Output every entry exactly as given.

___ Data extract ___

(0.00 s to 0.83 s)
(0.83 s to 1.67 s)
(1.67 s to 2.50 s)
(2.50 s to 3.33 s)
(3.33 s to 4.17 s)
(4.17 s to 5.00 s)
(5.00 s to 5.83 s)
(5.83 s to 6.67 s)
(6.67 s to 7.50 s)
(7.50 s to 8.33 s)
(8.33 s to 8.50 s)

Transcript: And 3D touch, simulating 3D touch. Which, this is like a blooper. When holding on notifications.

___

◆ Result of the exercise ◆
(0.00 s to 0.83 s)
(0.83 s to 1.67 s)
(1.67 s to 2.50 s)
(2.50 s to 3.33 s)
(3.33 s to 4.17 s)
(4.17 s to 5.00 s)
(5.00 s to 5.83 s)
(5.83 s to 6.67 s)
(6.67 s to 7.50 s)
(7.50 s to 8.33 s)
(8.33 s to 8.50 s)

Transcript: And 3D touch, simulating 3D touch. Which, this is like a blooper. When holding on notifications.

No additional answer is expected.